Wednesday, January 24, 2007

Bush's Iraq War is in danger of destabilizing Pakistan

Iraq’s sectarian violence haunts Pakistan
Web posted at: 1/24/2007 2:57:28
Source ::: REUTERS

ISLAMABAD • Plagued by sectarian violence imported from the Gulf during the 1980s, Pakistan is on guard for any spillover from the conflict between Sunnis and Shi'ites gripping Iraq.

Bombs can go off anytime for many reasons in Pakistan, but the coming days mark an anxious period for the country's Shi'ite minority as they mourn the death of one their sect's heroes in the Islamic festival of Moharram.

So far, there has been no reaction to events in Iraq, but Pakistani leaders view what's happening there with trepidation, as 15 per cent of the Muslim nation are Shi'ites.

As if he didn't have enough to worry about with Al Qaeda, the Taleban, jihadi groups fighting the Indian army in Kashmir, and Baluch separatist rebels, Pakistan President Pervez Musharraf shudders at the spectre of sectarian strife.

"The Islamic world is heading towards a crisis," Musharraf told university students earlier this month, at a time when the world was aghast over Shi'ite guards taunting Iraq's Sunni former ruler, Saddam Hussein, at the gallows.

"If we don't get our act together, there will be a sectarian catastrophe in the Islamic world," said Musharraf.

Sunni sectarian extremists have already forged links with Al Qaeda following Musharraf's alliance with the United States after the September 11, 2001 attacks. Osama bin Laden's henchmen directed Pakistani Sunni militants to carry out assassination attempts on Musharraf and his Prime Minister Shaukat Aziz in 2003 and 2004.

Syed Sajid Ali Naqvi, a senior Shi'ite leader in an Islamist opposition alliance, made up of one Shi'ite and five Sunni parties, said Pakistan's political clerics were deliberately avoiding a topic that is consuming Muslims everywhere.

"We have not made any statements on the situation in Iraq and we have also dissuaded our (Sunni) colleagues from doing so. We have decided that we will not be influenced by what's happening in Iraq or any other country," Naqvi said.

At the weekend, Shi'ites throughout the Islamic world began a month of mourning, known as Moharram.

The climax of Moharram is the tenth day, known as Ashura, when worshippers beat themselves with sharpened chains during Shi'ite processions.

SECTARIAN TINDERBOX

During last year's Ashura, a suicide bomber killed at least 40 people and wounded dozens in an attack on a Shi'ite procession in the town of Hangu in North West Frontier Province. During 2003, at least 57 Shi'ites were killed in Quetta during Ashura.

Security has been beefed up at Shi'ite community centres across the country and troops paraded in major cities in a show of power on Monday aimed at deterring violence during Ashura, which falls on January 30 in Pakistan.

"In view of past events, we have made foolproof arrangements to face any eventuality.
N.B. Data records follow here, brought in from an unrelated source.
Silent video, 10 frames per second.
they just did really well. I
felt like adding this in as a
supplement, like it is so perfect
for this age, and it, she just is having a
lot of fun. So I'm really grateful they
Police and paramilitary troops have already been deployed. Other forces (army) can be called, if needed," Shoaib Nosherwani, Home Minister of southwestern Baluchistan province, said yesterday. Quetta is the capital of Baluchistan.

Compared with the carnage in Iraq, Pakistan is little more than a sideshow in the struggle going on between militants of Islam's two main sects.
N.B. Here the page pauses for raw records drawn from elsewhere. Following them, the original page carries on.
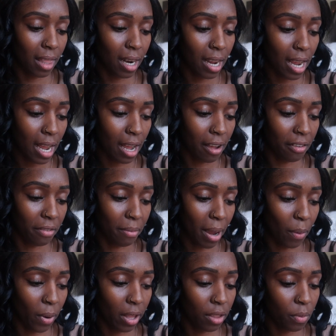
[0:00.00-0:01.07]
then I have
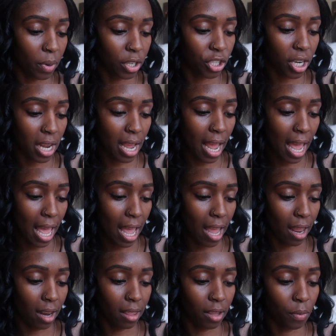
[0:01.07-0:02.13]
my weather widget
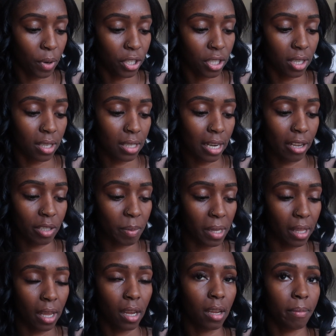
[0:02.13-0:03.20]
and the widget that tells me
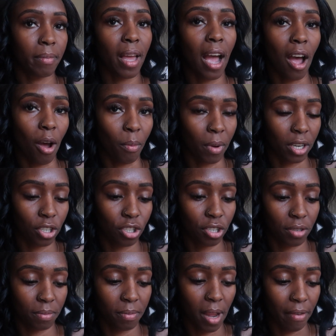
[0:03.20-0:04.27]
like how
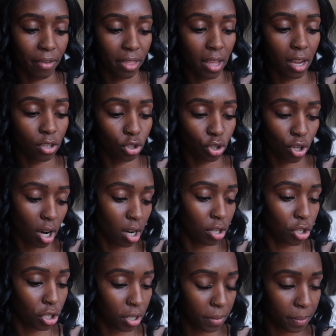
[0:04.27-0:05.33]
much everything is
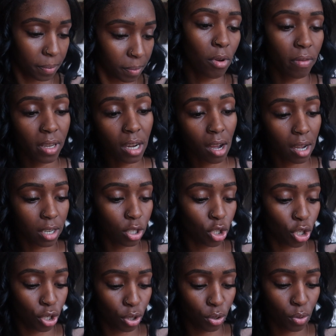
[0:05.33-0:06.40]
charged. Moving on
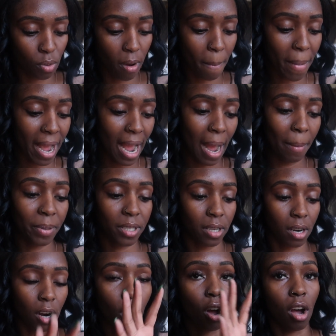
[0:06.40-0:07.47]
to my apps that
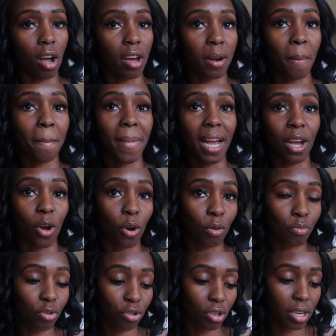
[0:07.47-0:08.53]
are on my
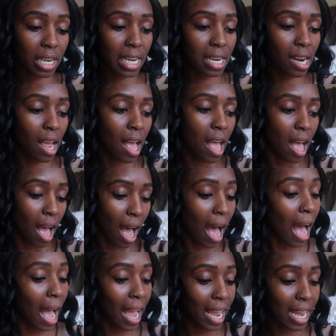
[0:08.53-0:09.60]
home screen,
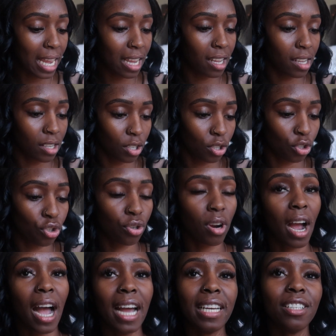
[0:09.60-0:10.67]
I
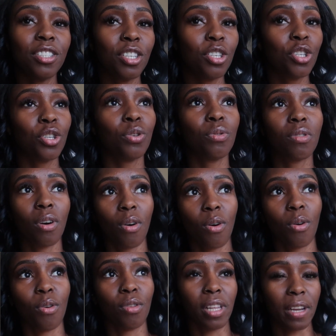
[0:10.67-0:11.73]
tried to do the
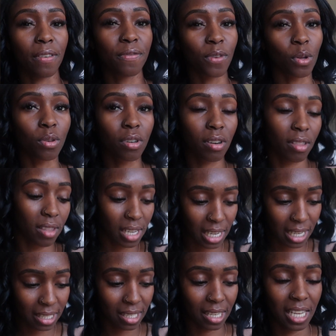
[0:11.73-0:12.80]
whole like folder
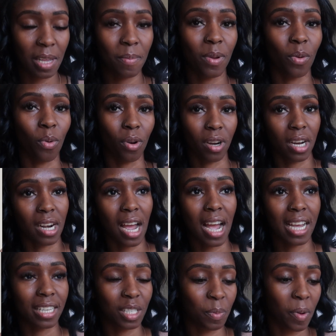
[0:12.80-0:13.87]
thing to keep it
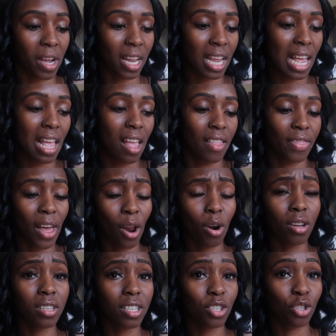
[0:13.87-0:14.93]
organized, but that
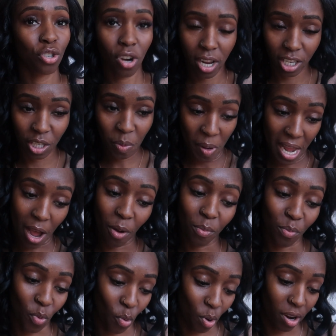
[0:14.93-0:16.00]
honestly stressed me out
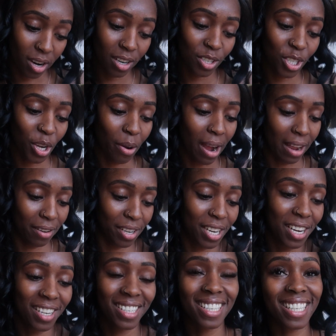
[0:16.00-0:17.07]
more, so I
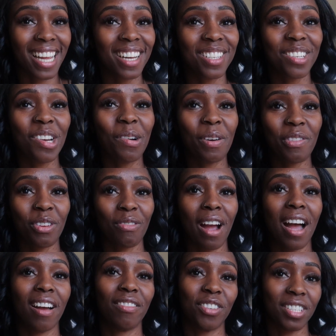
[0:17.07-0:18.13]
decided to go with the
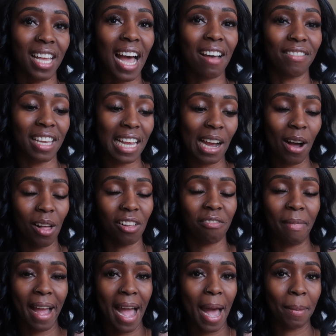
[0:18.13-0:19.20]
route of just having all of
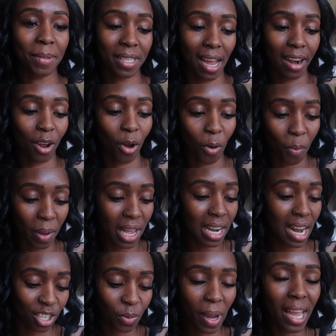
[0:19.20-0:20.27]
my apps kind of
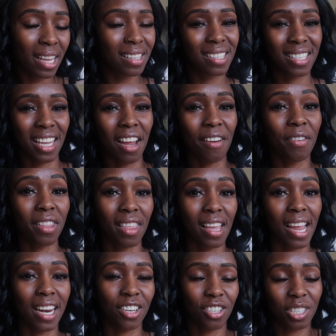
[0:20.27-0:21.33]
open. This way I can see
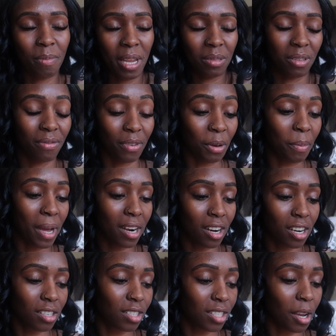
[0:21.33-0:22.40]
everything and it just makes me feel
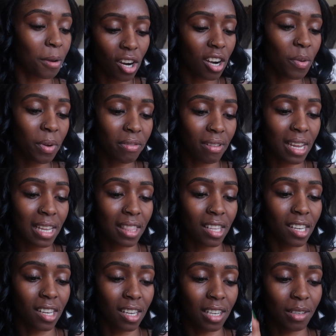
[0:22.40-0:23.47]
better. So starting with like
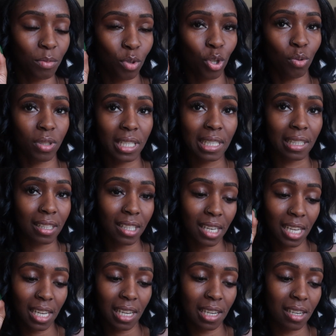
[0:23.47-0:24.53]
the
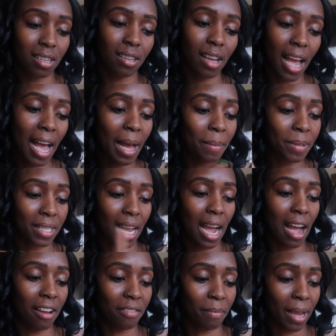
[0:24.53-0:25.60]
utility apps, I
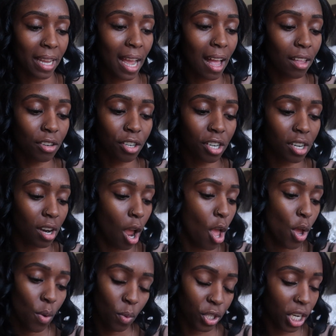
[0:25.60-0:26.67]
have my calendar,
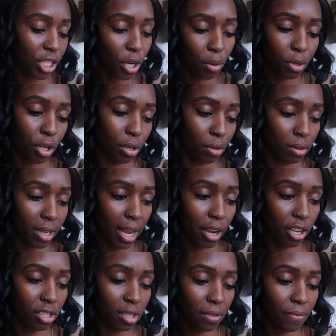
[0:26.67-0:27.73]
which I don't use. I
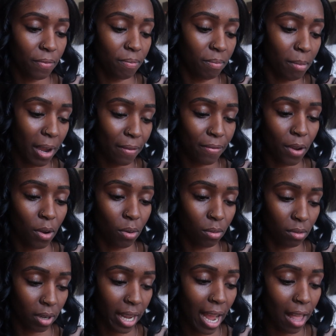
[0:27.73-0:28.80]
use my
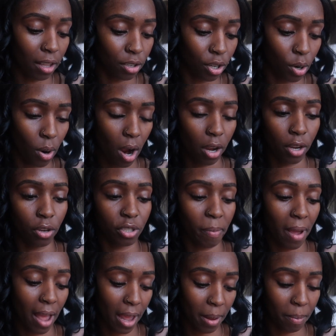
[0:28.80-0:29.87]
phone calendar, or I'll use
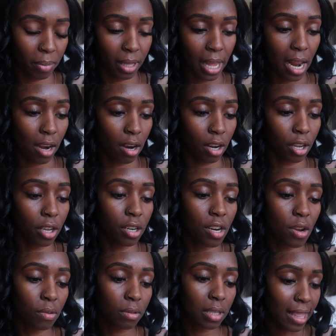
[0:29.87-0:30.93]
my planner and
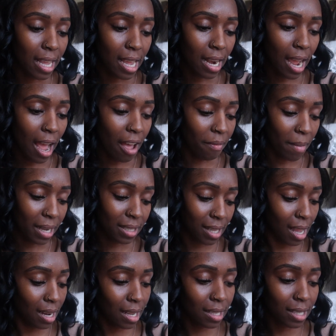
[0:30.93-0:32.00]
GoodNotes. And then I have my
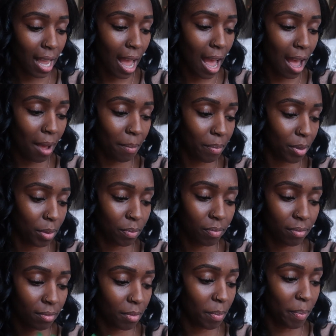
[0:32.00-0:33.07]
settings app,
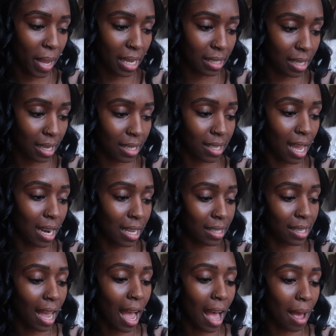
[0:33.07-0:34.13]
basic
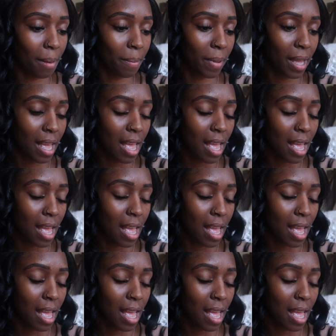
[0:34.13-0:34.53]
settings app.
But over the past quarter century, thousands of Pakistanis have died in the conflict between feuding Sunni and Shi'ite militant groups active across the country.
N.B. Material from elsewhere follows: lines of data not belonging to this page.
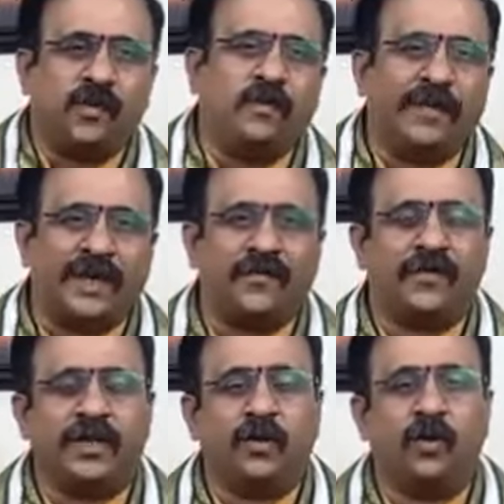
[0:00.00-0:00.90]
moment
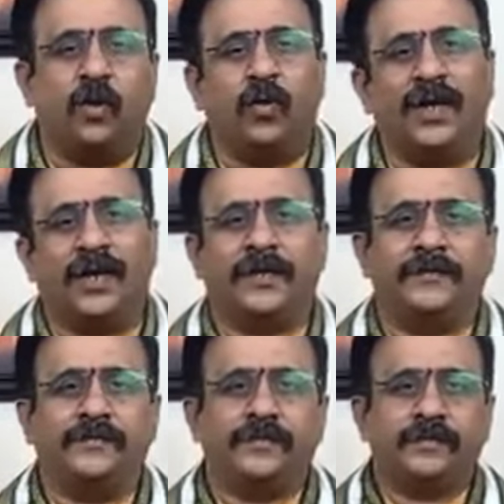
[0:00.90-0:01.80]
for the whole world.
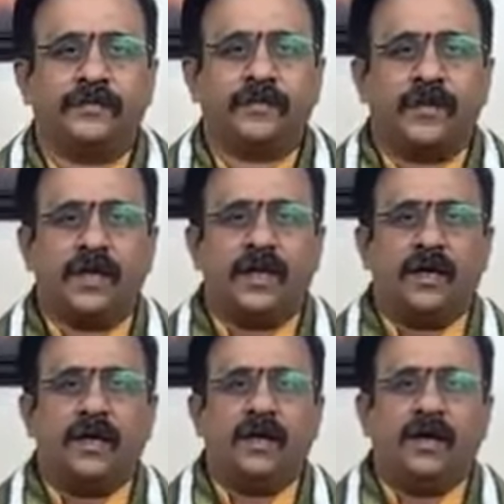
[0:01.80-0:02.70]

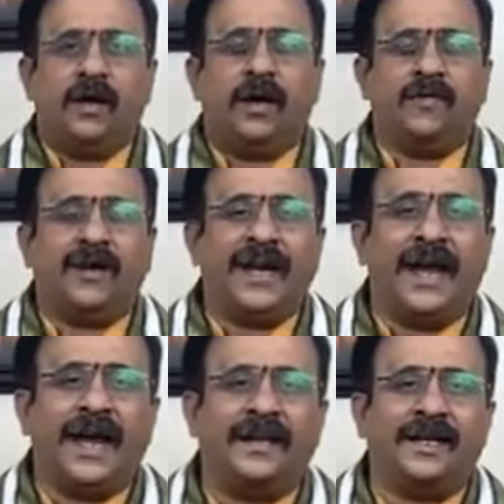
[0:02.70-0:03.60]
On one
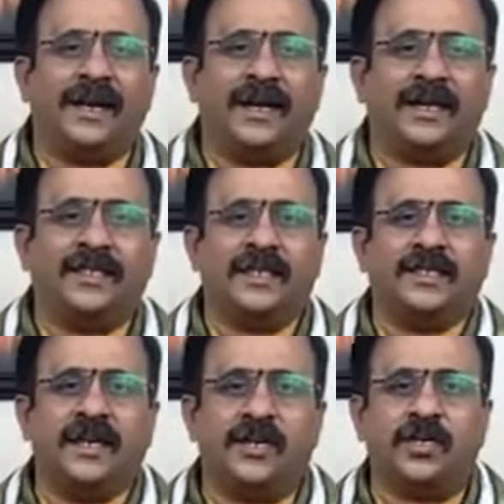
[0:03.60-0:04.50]
hand, there are
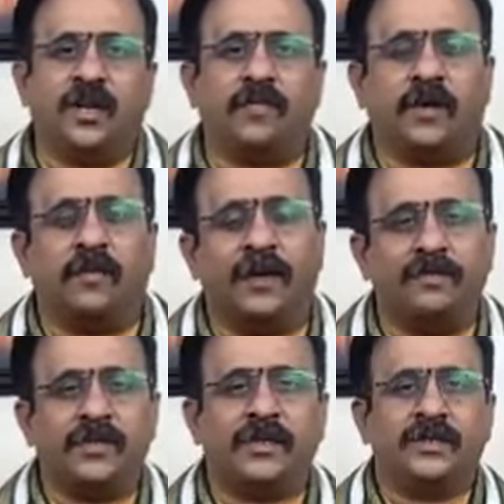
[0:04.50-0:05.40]
existential
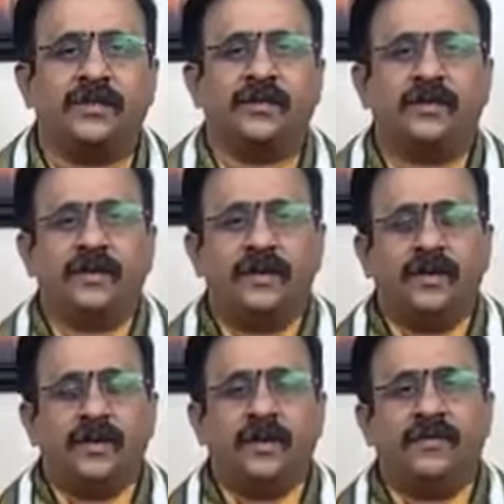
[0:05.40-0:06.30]
problems.
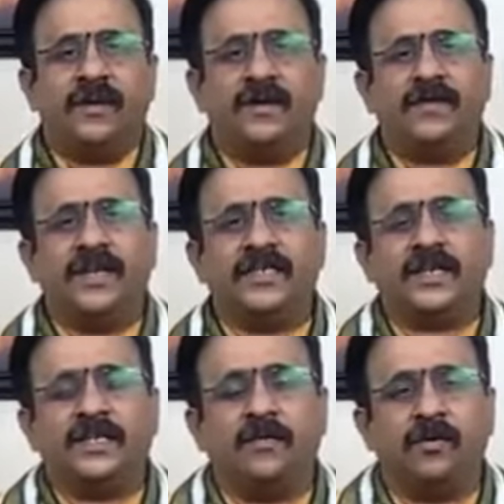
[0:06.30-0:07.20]
When we
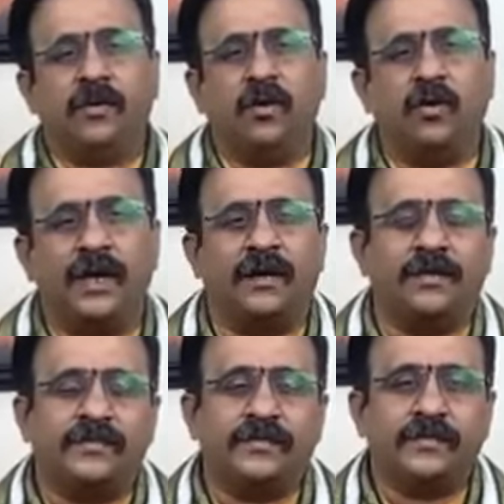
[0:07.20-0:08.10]
discuss about global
The radicalisation of both sects during the 1980s created a sectarian tinderbox in a nation where most Sunnis belong to the moderate Barelvi sect, which venerates saints and shrines.

During the Eighties, Deobandis, a South Asian Sunni sub-sect that shares similar beliefs to the Arabian Peninsula's strictly orthodox Wahabis, grew in strength thanks to an Islamisation drive by Pakistan's then military ruler, General Mohammad Zia-ul-Haq.

Pakistani intelligence channelled funds, covertly supplied by the United States and Saudi Arabia, to hardline Sunni groups to recruit and arm fighters for a jihad, or holy war, against the Soviet occupation of Afghanistan.

Simultaneously, the success of the Islamic Revolution in neighbouring Iran led to a wave of Shi'ite radicalism in Pakistan that set the scene for a feud with the Deobandi groups that has dragged on for the past quarter century.

Although there are no strong ties between groups operating in Iraq and the two Muslim communities largely live at peace with each other in Pakistan, analysts fear the conflict in the Gulf can again polarise Pakistani Sunnis and Shi'ites, despite Musharraf's crackdown on sectarian groups and preachers of hate.

"If the situation in Iraq gets worse it could impact Pakistan. It has the potential to become a real danger," Irshad Ahmed Haqqani, a newspaper columnist said.